Restructuring his deal is impossible too with rules in the newest collective bargaining agreement prohibiting the renegotiation of rookie deals until after a player's third season in the NFL.
Ultimately, at his best, Blackmon is easily worth the $10 million the Jaguars would save by releasing him. In just four games in 2013, the second-year receiver managed to accumulate 29 receptions for 415 yards and a touchdown.
If he was able to keep that pace for the final eight games of the year, Blackmon would have finished the season with 87 receptions for 1,245 yards.
No player other than Jimmy Smith or Keenan McCardell has been able to accumulate more than 1,000 yards receiving in a season with the Jaguars. A season with 1,245 yards would have been the third-most in franchise history.
"I want to sincerely apologize to Mr. Khan, my teammates, my coaches and to the Jaguars fans for not utilizing the resources that I was provided to overcome my challenges. I am determined to overcome the issues that have resulted in this situation, and I truly appreciate the support that the Jaguars and my agent have shown me.

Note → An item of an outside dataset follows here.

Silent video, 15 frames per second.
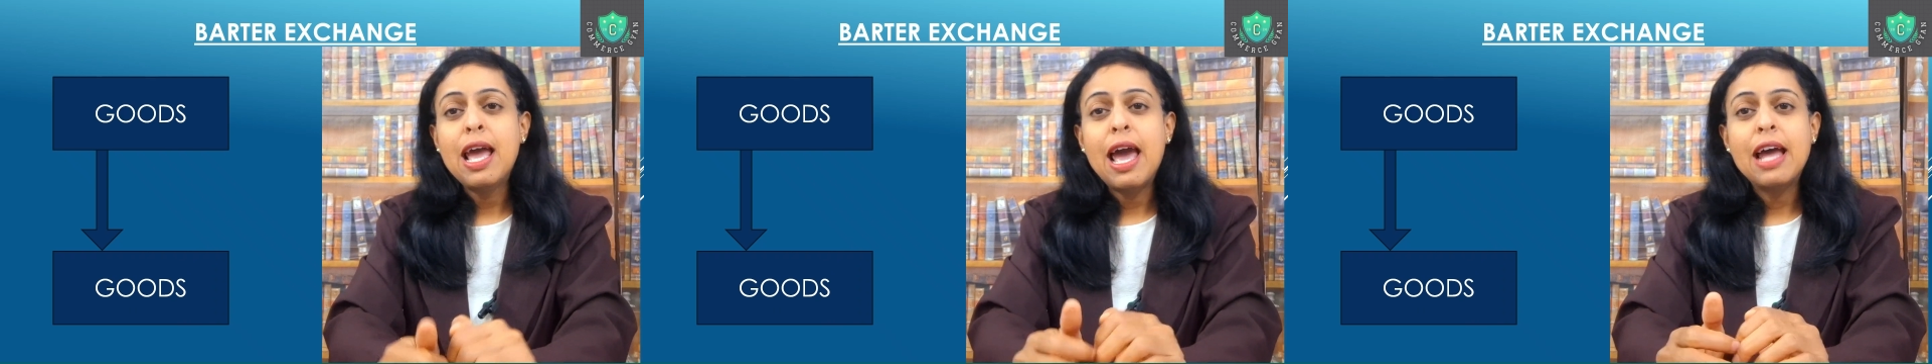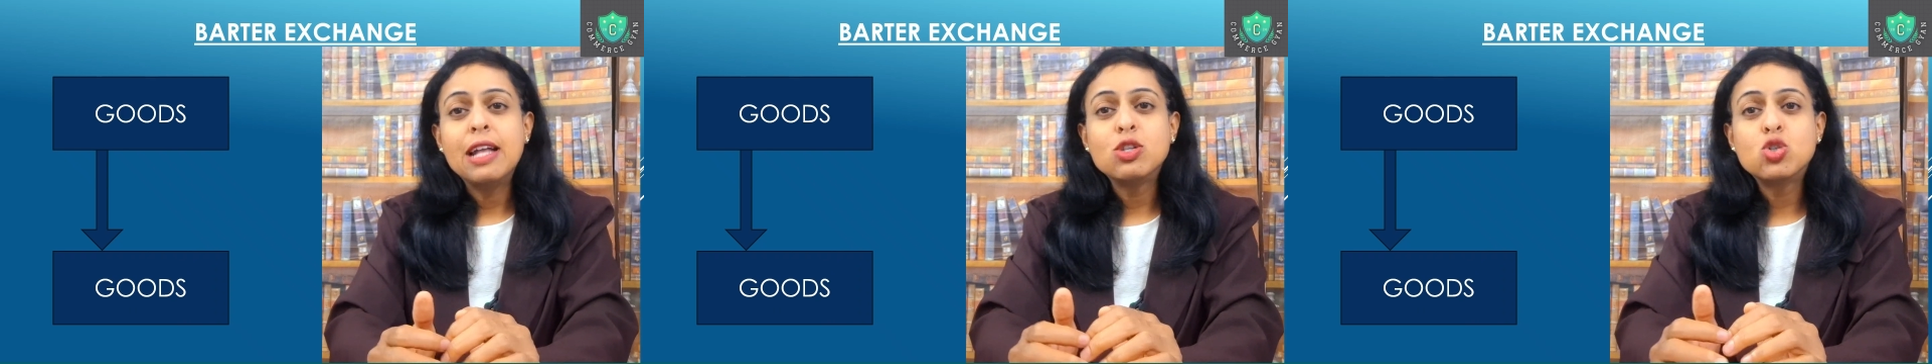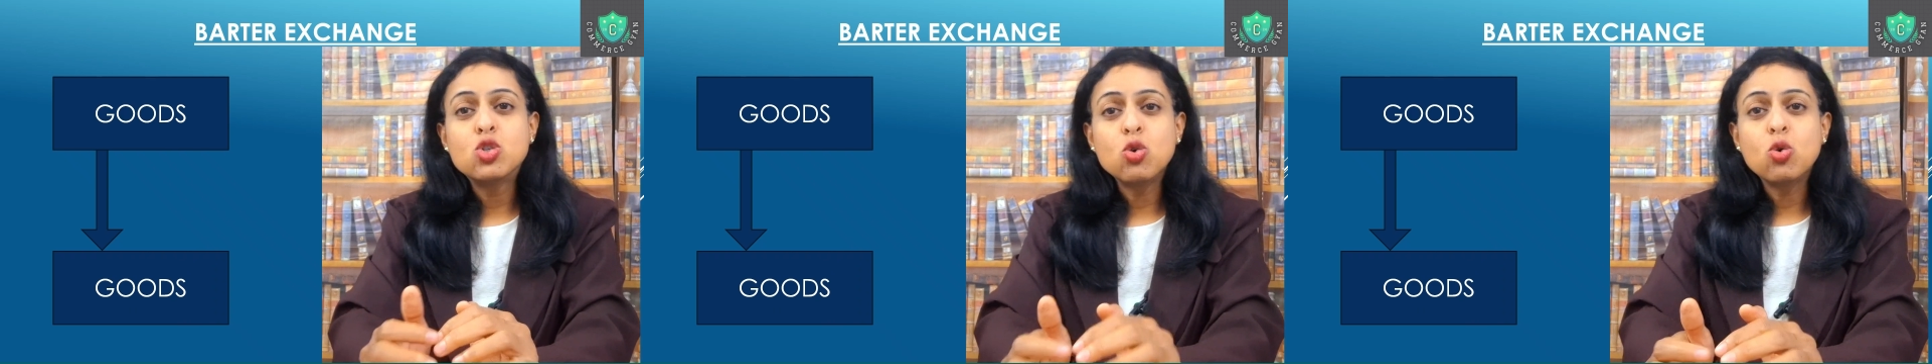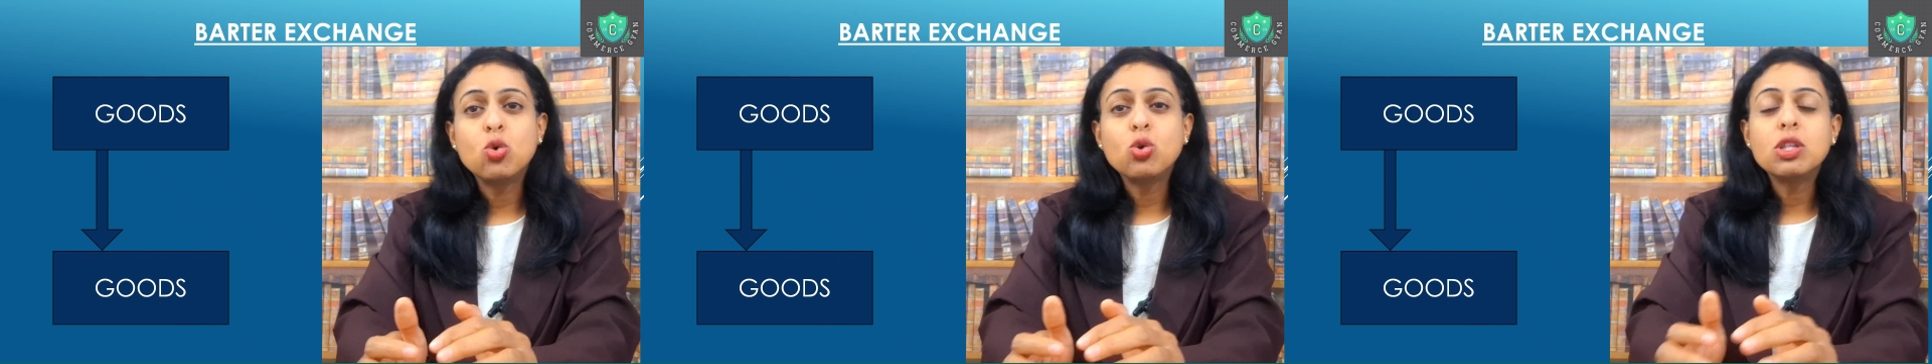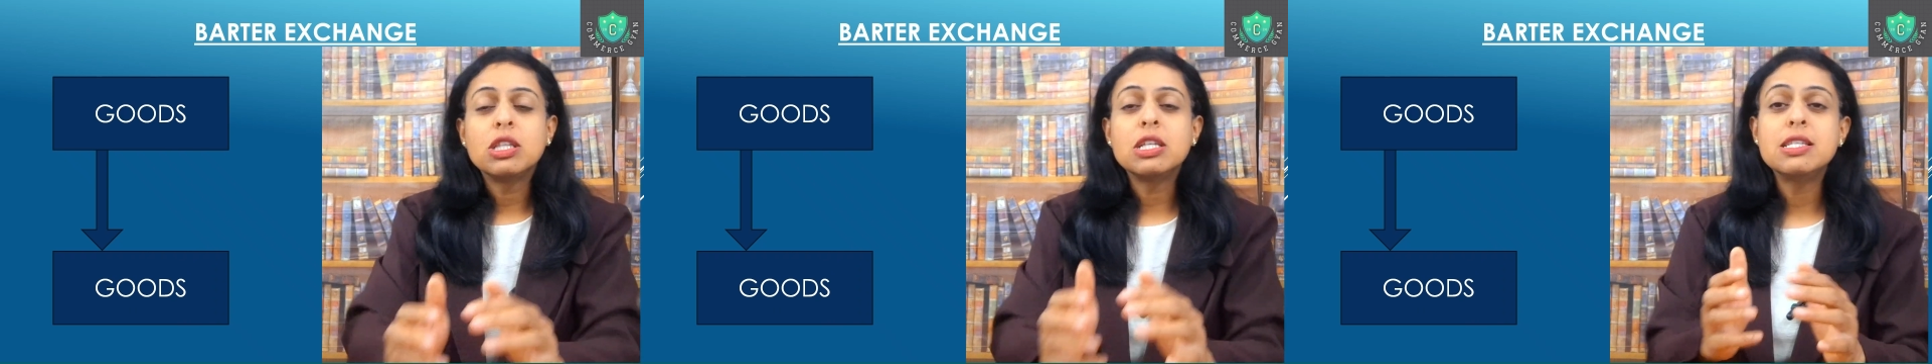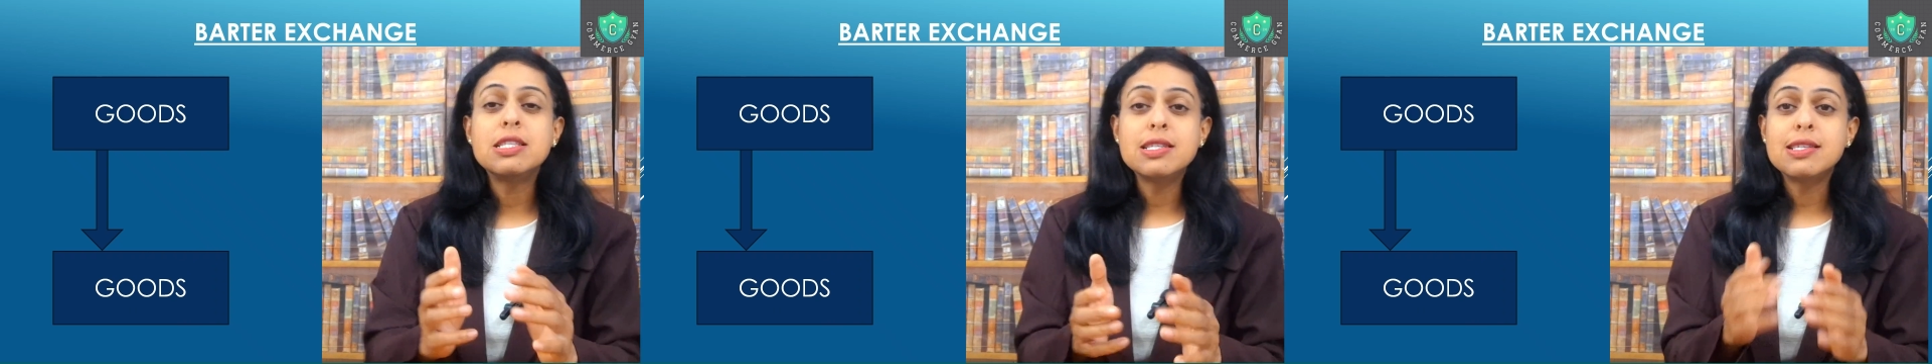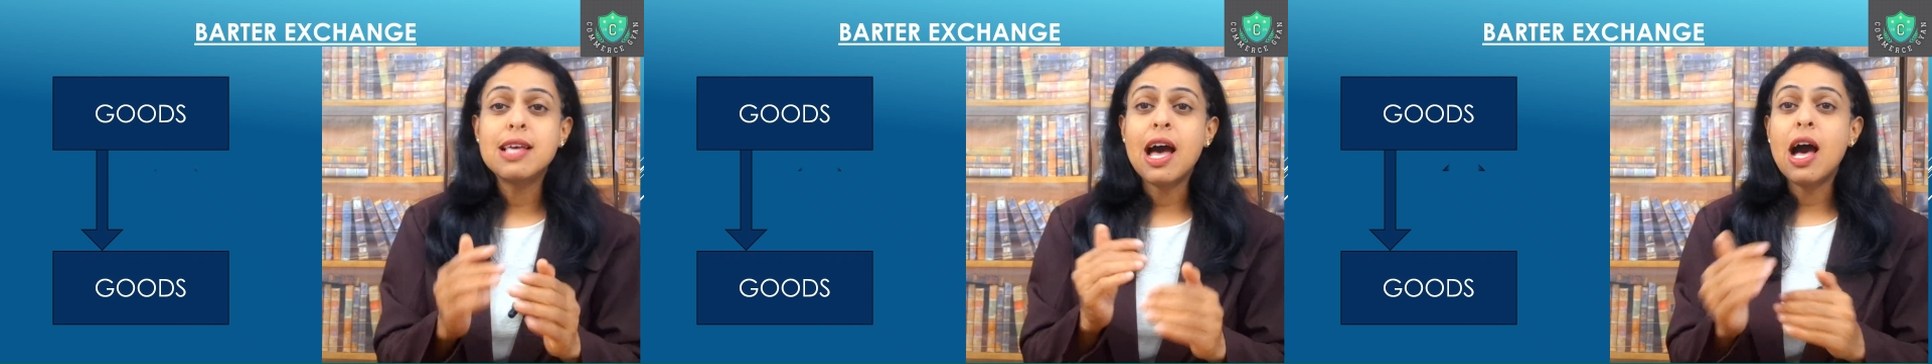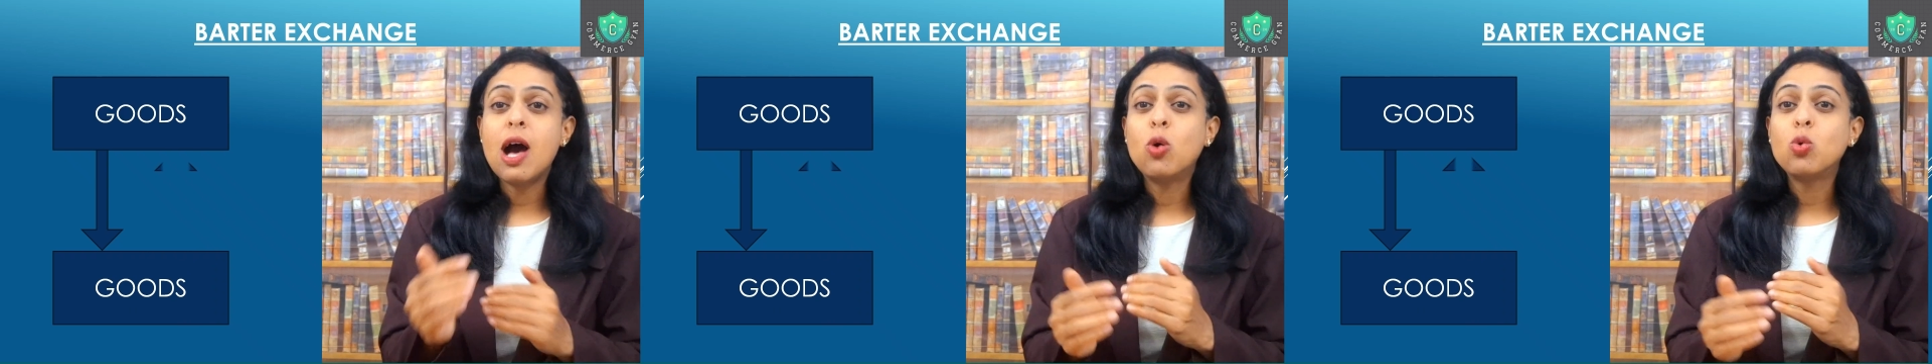And so this is
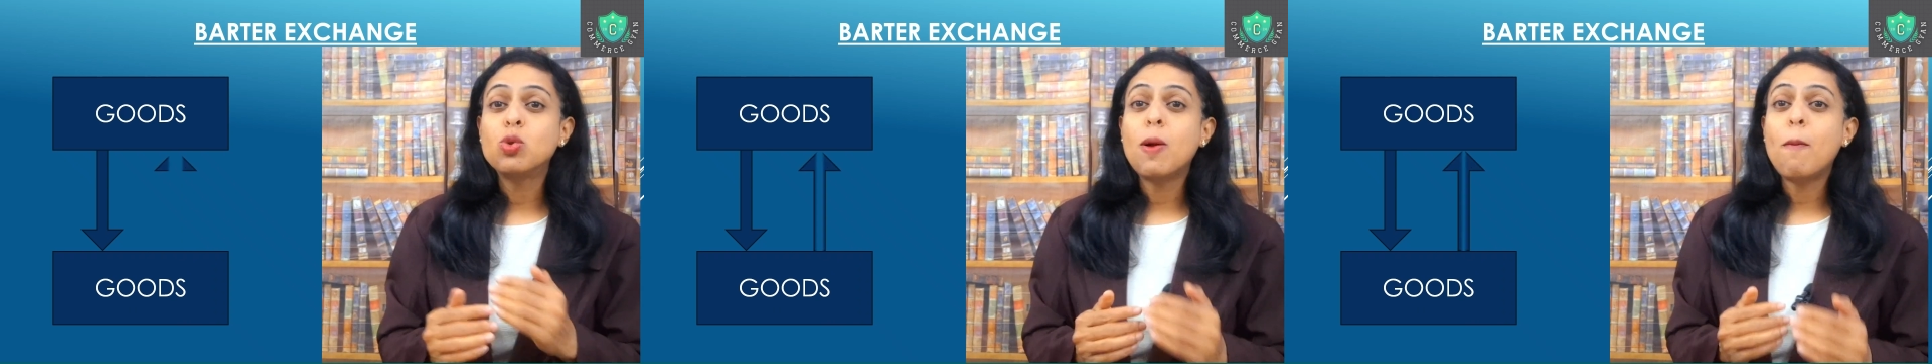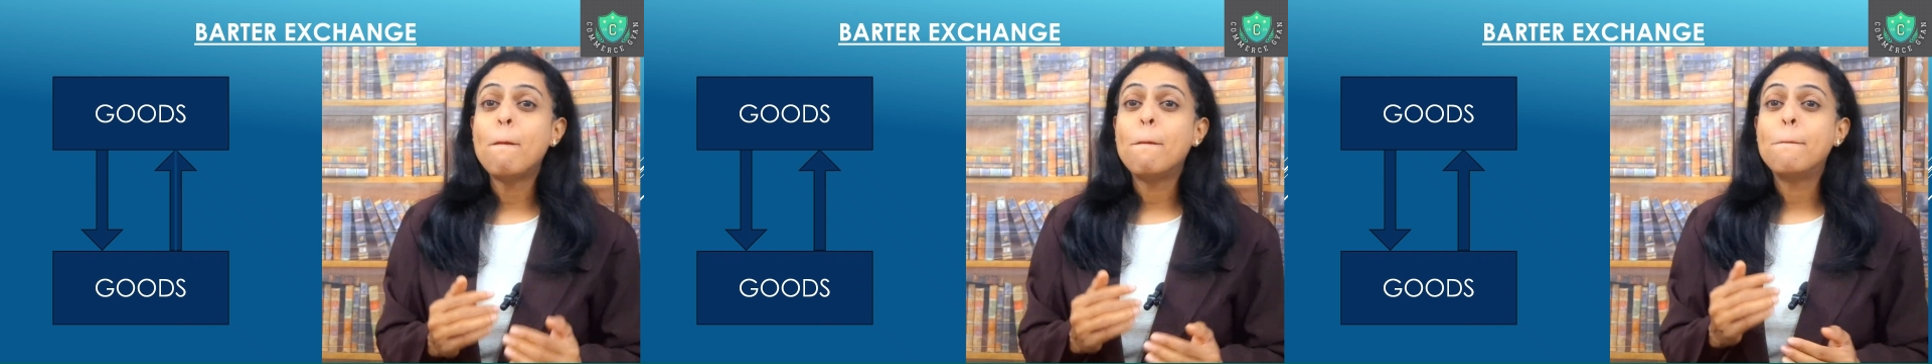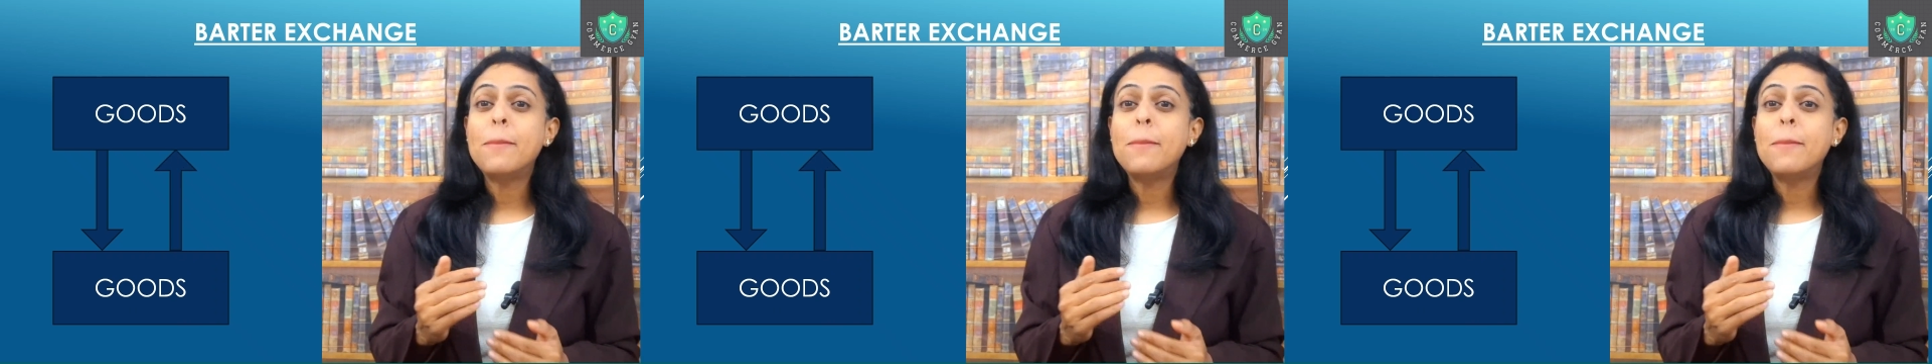how the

I will address these matters with the type of intensity I usually direct toward my on-field play so that I can be ready to be a productive member of the team and community next season. Again, I am truly sorry to Mr. Khan, my teammates and coaches and to the Jaguars fans for the impact of my situation on the team as well as to my family and friends and those that have been there for me during these challenging times. Nobody is more disappointed with all of this than me."
But the risk involved with keeping Blackmon on roster is obvious. He managed to break the team's trust twice in a span of seven months. The Jaguars would have to be fully convinced that he wouldn't make a third mistake under the Caldwell regime if the team elected to keep him on the roster.
That's a lot to ask from a player that will be under the NFL's microscope for the remainder of his career. Too much to ask, according to plenty of local media.
Among those that think the Jaguars will move on is Florida Times-Union beat writer Ryan O'Halloran. On Friday night, he joined Frank Frangie and Rick Ballou of 1010XL to discuss the receiver's suspension. "I think he's played his last game as a Jaguar," O'Halloran said. "He's let down this organization a minimum of 4 times, at some point you have to move on."
Thought to be the strength of the roster through the first eight weeks of 2013, suddenly the wide receiver position has a hole for the foreseeable future. And perhaps even longer than that.